# Revisiting the Minimalist Approach to Offline Reinforcement Learning

## Dependencies & Docker setup
To set up python environment (with dev-tools of your taste, in our workflow we use conda and python 3.8), 
just install all the requirements:

```commandline
python3 install -r requirements.txt
```

However, in this setup, you would also need to install mujoco210 binaries by hand. Sometimes this is not super straightforward,
but we used this recipe:
```commandline
mkdir -p /root/.mujoco \
    && wget https://mujoco.org/download/mujoco210-linux-x86_64.tar.gz -O mujoco.tar.gz \
    && tar -xf mujoco.tar.gz -C /root/.mujoco \
    && rm mujoco.tar.gz
export LD_LIBRARY_PATH=/root/.mujoco/mujoco210/bin:${LD_LIBRARY_PATH}
```
You may also need to install additional dependencies for mujoco_py. 
We recommend following the official guide from [mujoco_py](https://github.com/openai/mujoco-py).

### Docker

We also provide a simpler way, with a dockerfile that is already set up to work, all you have to do is build and run it :)
```commandline
docker build -t rebrac .
```
To run, mount current directory:
```commandline
docker run -it \
    --gpus=all \
    --rm \
    --volume "<PATH_TO_THE_REPO>:/workspace/" \
    --name rebrac \
    rebrac bash
```

### V-D4RL
In order to reproduce V-D4RL it is needed to be downloaded. 

By default, data is expected to be stored inside `vd4rl` directory in the directory from which training script is called.

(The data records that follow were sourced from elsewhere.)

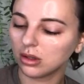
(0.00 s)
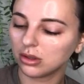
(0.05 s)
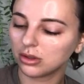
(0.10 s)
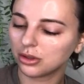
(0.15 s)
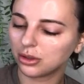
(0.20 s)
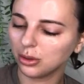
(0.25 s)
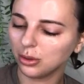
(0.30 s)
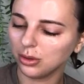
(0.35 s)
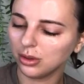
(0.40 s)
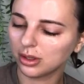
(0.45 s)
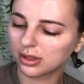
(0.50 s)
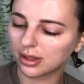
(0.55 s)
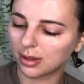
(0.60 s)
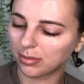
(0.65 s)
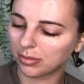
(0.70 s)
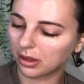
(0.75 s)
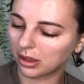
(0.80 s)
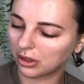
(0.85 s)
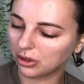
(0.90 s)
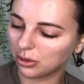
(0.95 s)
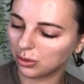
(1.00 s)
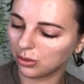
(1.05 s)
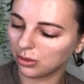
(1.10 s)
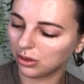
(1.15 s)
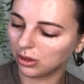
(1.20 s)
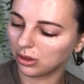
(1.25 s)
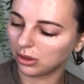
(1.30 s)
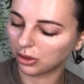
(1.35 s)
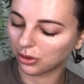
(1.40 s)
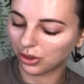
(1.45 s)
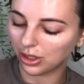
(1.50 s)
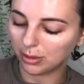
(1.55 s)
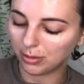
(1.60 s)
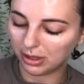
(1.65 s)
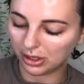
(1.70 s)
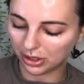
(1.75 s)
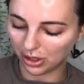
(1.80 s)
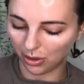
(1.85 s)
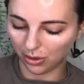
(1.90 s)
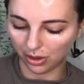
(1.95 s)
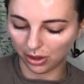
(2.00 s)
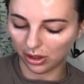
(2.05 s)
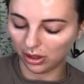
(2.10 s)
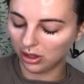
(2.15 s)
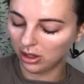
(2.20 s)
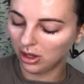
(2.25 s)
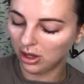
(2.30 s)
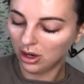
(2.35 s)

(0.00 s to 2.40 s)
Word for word: Dual something, Dual Creamy Toner.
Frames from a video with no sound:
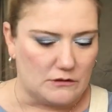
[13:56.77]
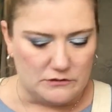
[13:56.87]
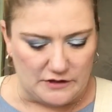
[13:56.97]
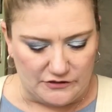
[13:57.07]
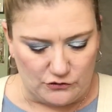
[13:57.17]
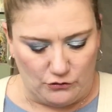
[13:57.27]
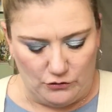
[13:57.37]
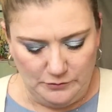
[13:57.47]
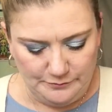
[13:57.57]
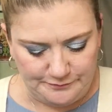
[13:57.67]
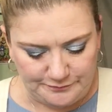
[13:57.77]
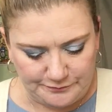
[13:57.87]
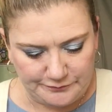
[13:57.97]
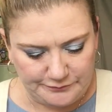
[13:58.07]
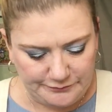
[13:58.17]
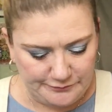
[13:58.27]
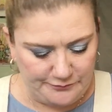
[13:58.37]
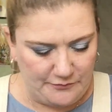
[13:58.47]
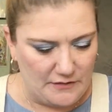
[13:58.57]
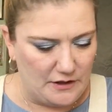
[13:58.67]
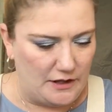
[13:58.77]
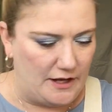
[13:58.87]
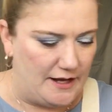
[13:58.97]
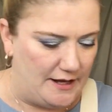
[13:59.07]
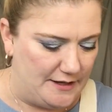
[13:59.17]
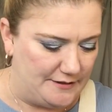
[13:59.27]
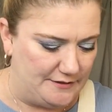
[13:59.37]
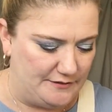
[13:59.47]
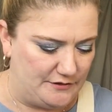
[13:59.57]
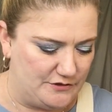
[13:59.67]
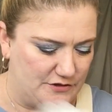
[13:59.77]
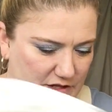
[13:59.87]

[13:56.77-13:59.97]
That's cool. And there's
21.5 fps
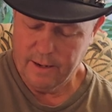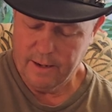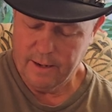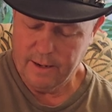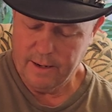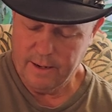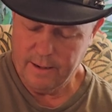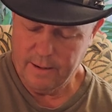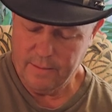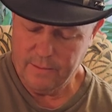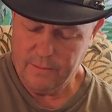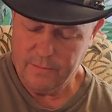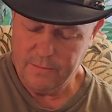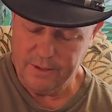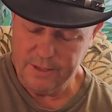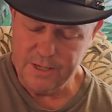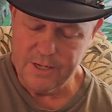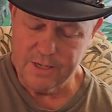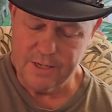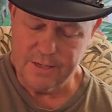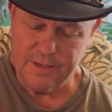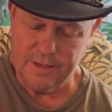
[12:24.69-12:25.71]
Uh, well,
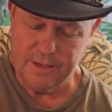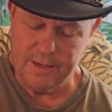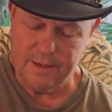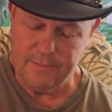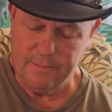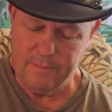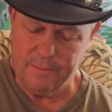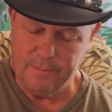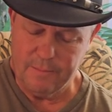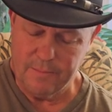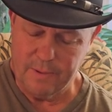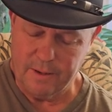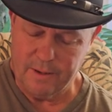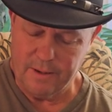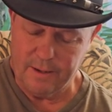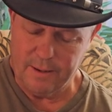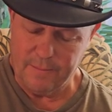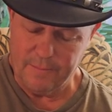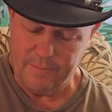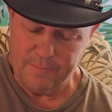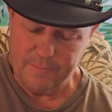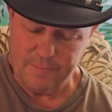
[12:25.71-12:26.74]
this is um,
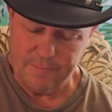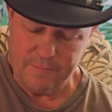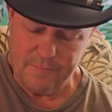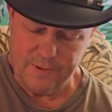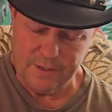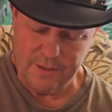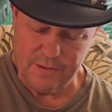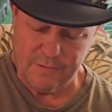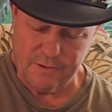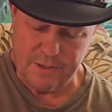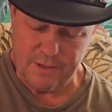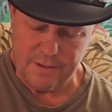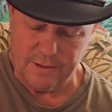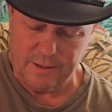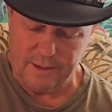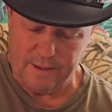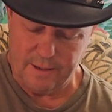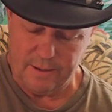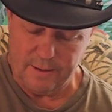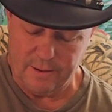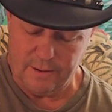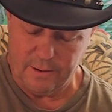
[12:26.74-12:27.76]
um, this was
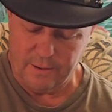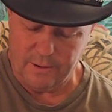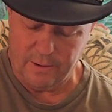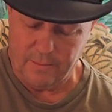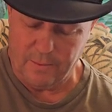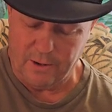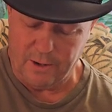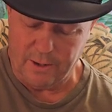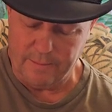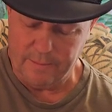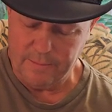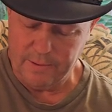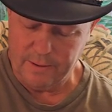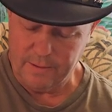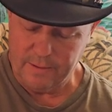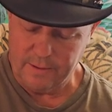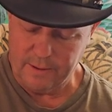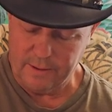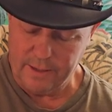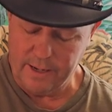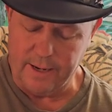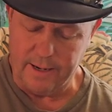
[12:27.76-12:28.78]
uh, Orban.
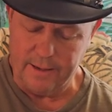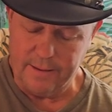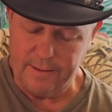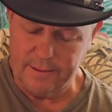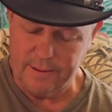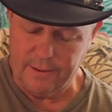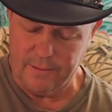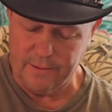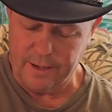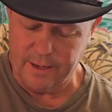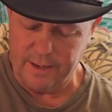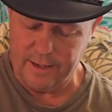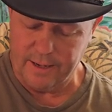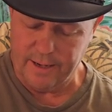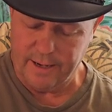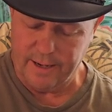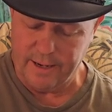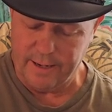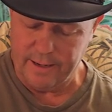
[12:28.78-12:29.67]
Yeah, okay, I got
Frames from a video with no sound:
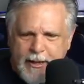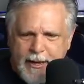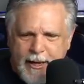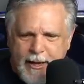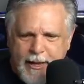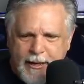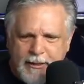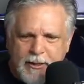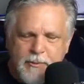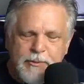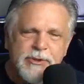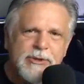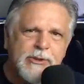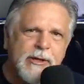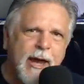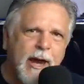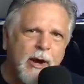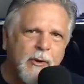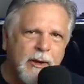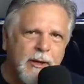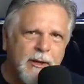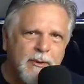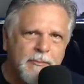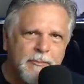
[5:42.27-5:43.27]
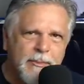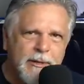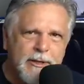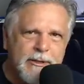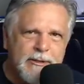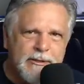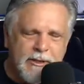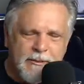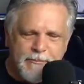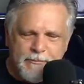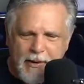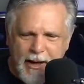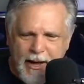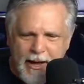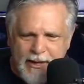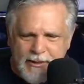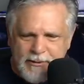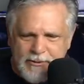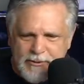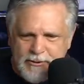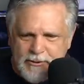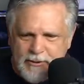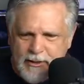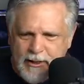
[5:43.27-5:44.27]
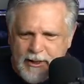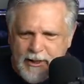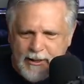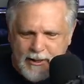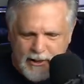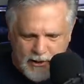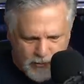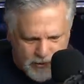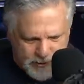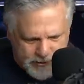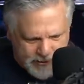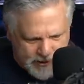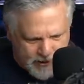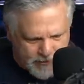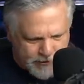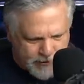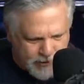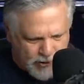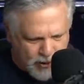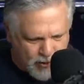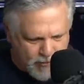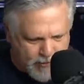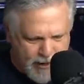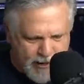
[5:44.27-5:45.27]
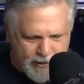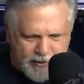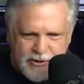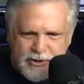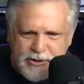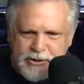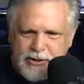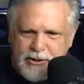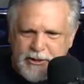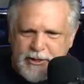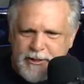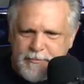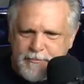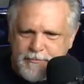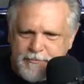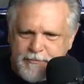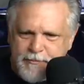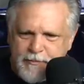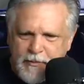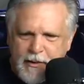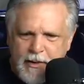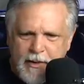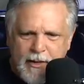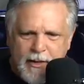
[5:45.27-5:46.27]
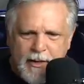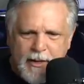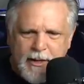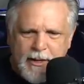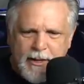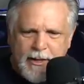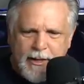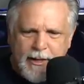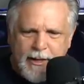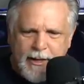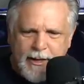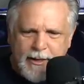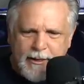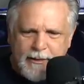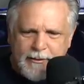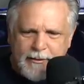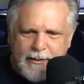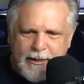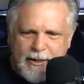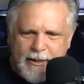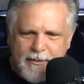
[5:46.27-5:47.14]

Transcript: And it was scary, but it did pass, and I was able to go back to sleep. And...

## How to reproduce experiments

### Training

Configs for the main experiments are stored in the `configs/rebrac/<task_type>` and `configs/rebrac-vis/<task_type>`. 
All available hyperparameters are listed in the `rebrac/algorithms/rebrac.py` for D4RL and `rebrac/algorithms/rebrac_torch_vis.py` for V-D4RL.

For example, to start ReBRAC training process with D4RL `halfcheetah-medium-v2` dataset, run the following:
```commandline
PYTHONPATH=. python3 src/algorithms/rebrac.py --config_path="configs/rebrac/halfcheetah/halfcheetah_medium.yaml"
```

For V-D4RL `walker_walk-expert-v2` dataset, run the following:
```commandline
PYTHONPATH=. python3 src/algorithms/rebrac_torch_vis.py --config_path="configs/rebrac-vis/walker_walk/expert.yaml"
```

### Targeted Reproduction
To reproduce results from our work, you can use the configs for [Weights & Biases Sweeps](https://docs.wandb.ai/guides/sweeps/quickstart) provided in the `configs/sweeps`.  Note, we do not supply a codebase for both IQL and SAC-RND. However, in our work, we relied upon these implementations: [IQL (CORL)](https://github.com/tinkoff-ai/CORL), [SAC-RND (original implementation)](https://github.com/tinkoff-ai/sac-rnd).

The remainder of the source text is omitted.